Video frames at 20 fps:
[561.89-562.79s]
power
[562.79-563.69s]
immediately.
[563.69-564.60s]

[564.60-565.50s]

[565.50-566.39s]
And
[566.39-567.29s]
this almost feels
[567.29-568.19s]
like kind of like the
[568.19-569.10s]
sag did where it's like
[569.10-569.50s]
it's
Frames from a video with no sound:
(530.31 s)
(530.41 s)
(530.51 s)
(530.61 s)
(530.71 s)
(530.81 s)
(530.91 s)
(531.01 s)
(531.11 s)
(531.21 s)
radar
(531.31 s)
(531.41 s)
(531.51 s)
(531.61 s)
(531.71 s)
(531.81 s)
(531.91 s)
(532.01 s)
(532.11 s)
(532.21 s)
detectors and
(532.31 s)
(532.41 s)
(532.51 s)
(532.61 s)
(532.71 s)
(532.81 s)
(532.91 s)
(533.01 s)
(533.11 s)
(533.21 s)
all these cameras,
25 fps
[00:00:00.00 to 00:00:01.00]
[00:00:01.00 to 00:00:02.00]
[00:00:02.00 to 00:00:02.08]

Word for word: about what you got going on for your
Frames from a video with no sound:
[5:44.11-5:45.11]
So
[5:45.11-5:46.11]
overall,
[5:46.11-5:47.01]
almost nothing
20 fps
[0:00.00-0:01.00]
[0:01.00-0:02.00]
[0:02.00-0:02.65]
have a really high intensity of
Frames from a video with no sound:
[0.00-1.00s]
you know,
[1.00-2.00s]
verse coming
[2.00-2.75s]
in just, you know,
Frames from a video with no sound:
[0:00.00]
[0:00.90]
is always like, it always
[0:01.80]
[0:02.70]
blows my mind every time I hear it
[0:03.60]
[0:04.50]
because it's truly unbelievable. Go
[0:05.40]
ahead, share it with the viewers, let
- - -
Exact reproduction of the entire listing is required.

Video frames at 20 fps:
[561.89-562.79s]
power
[562.79-563.69s]
immediately.
[563.69-564.60s]

[564.60-565.50s]

[565.50-566.39s]
And
[566.39-567.29s]
this almost feels
[567.29-568.19s]
like kind of like the
[568.19-569.10s]
sag did where it's like
[569.10-569.50s]
it's
Frames from a video with no sound:
(530.31 s)
(530.41 s)
(530.51 s)
(530.61 s)
(530.71 s)
(530.81 s)
(530.91 s)
(531.01 s)
(531.11 s)
(531.21 s)
radar
(531.31 s)
(531.41 s)
(531.51 s)
(531.61 s)
(531.71 s)
(531.81 s)
(531.91 s)
(532.01 s)
(532.11 s)
(532.21 s)
detectors and
(532.31 s)
(532.41 s)
(532.51 s)
(532.61 s)
(532.71 s)
(532.81 s)
(532.91 s)
(533.01 s)
(533.11 s)
(533.21 s)
all these cameras,
25 fps
[00:00:00.00 to 00:00:01.00]
[00:00:01.00 to 00:00:02.00]
[00:00:02.00 to 00:00:02.08]

Word for word: about what you got going on for your
Frames from a video with no sound:
[5:44.11-5:45.11]
So
[5:45.11-5:46.11]
overall,
[5:46.11-5:47.01]
almost nothing
20 fps
[0:00.00-0:01.00]
[0:01.00-0:02.00]
[0:02.00-0:02.65]
have a really high intensity of
Frames from a video with no sound:
[0.00-1.00s]
you know,
[1.00-2.00s]
verse coming
[2.00-2.75s]
in just, you know,
Frames from a video with no sound:
[0:00.00]
[0:00.90]
is always like, it always
[0:01.80]
[0:02.70]
blows my mind every time I hear it
[0:03.60]
[0:04.50]
because it's truly unbelievable. Go
[0:05.40]
ahead, share it with the viewers, let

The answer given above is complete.